■ Assignment
When the line with "[0:03.00-0:04.00]" comes up, set it down and every later line to the end of the data, exactly and without pictures.

■ Data under study
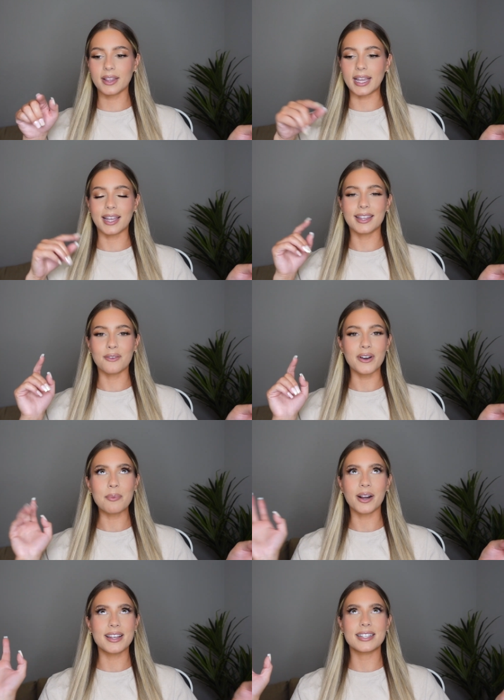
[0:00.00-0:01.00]
Like the funny
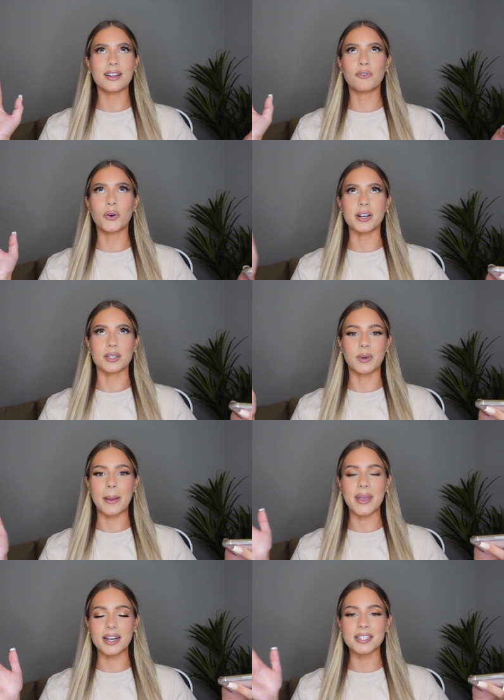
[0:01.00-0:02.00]
part is, of course, when
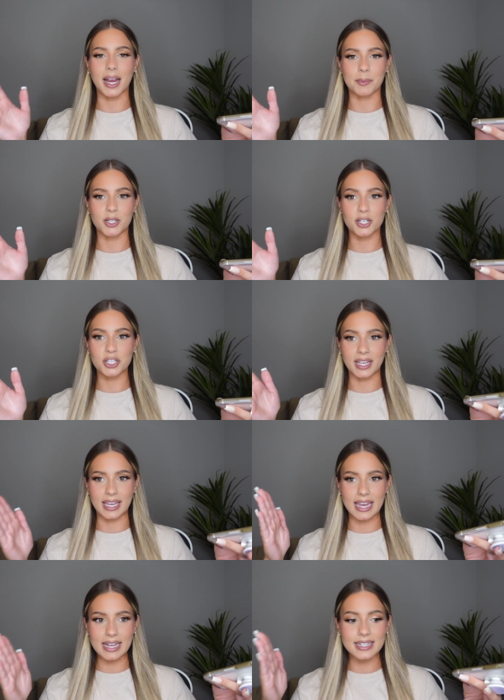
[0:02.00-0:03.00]
I'm in a time crunch, like
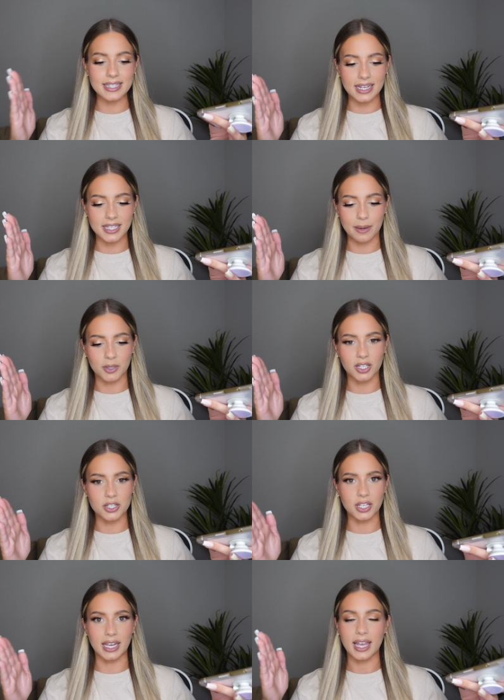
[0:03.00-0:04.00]
insane time
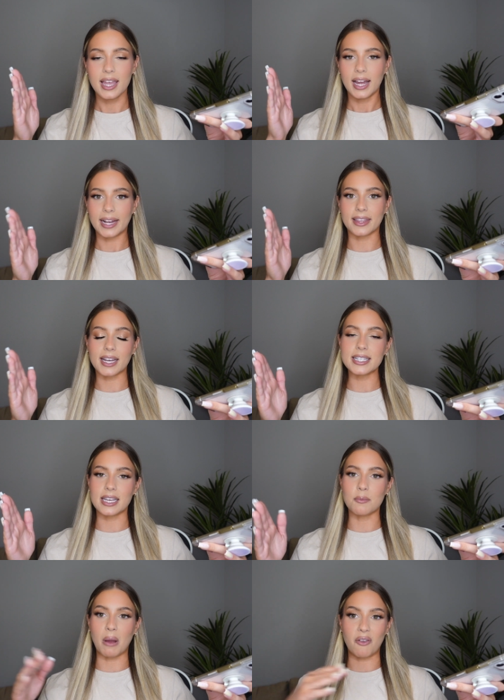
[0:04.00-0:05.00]
crunch, like I think I
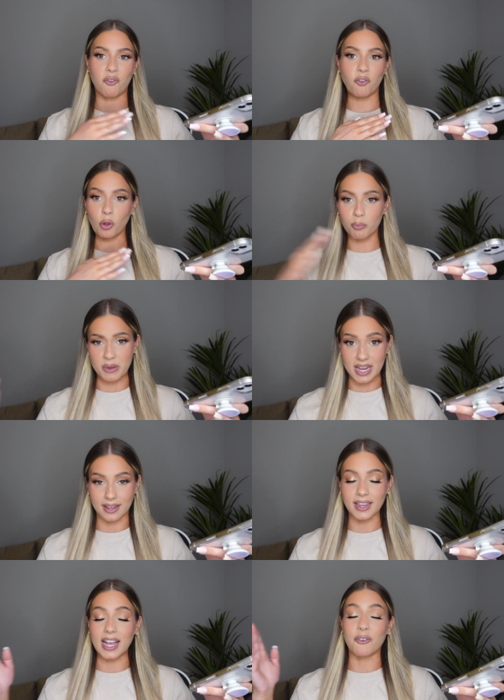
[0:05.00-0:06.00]
did my full
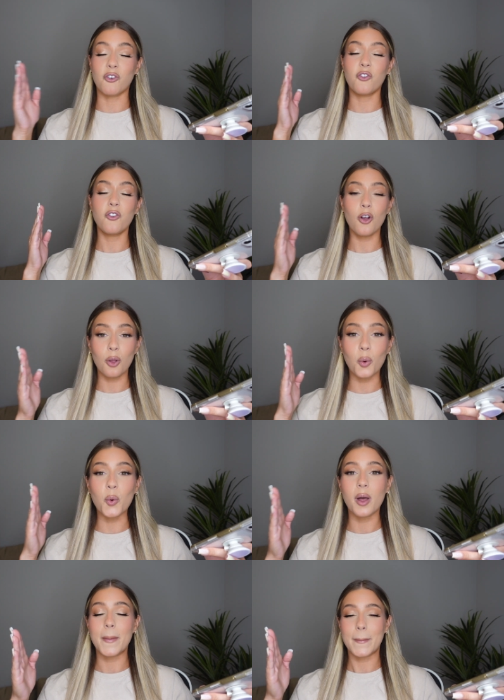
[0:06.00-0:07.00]
beat, like
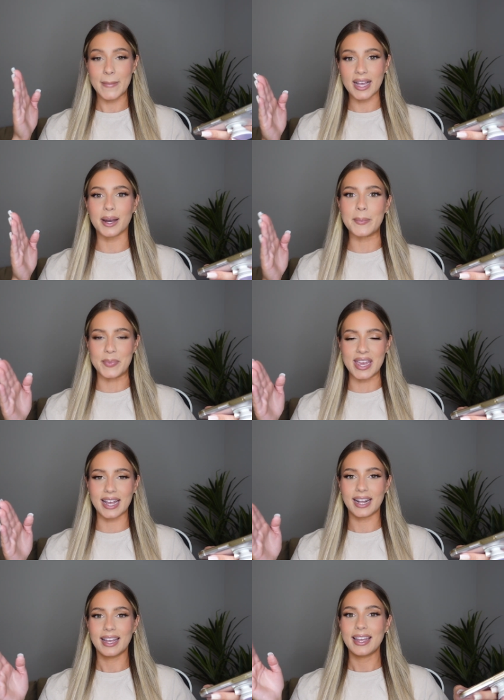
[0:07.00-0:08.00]
full makeup
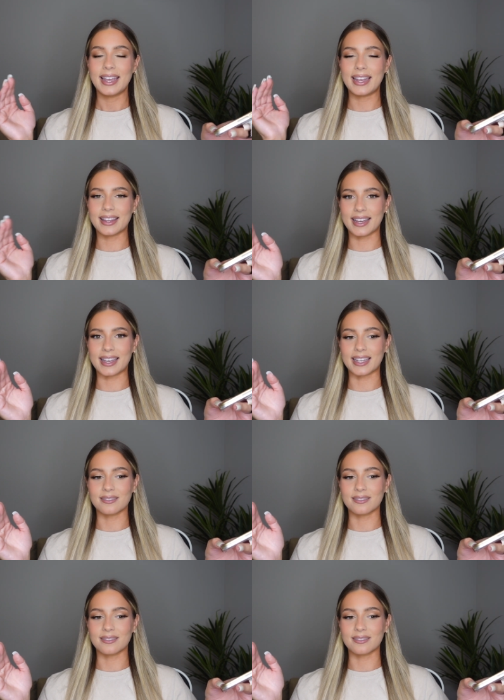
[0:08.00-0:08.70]
beat in like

■ Reply to the exercise
[0:03.00-0:04.00]
insane time
[0:04.00-0:05.00]
crunch, like I think I
[0:05.00-0:06.00]
did my full
[0:06.00-0:07.00]
beat, like
[0:07.00-0:08.00]
full makeup
[0:08.00-0:08.70]
beat in like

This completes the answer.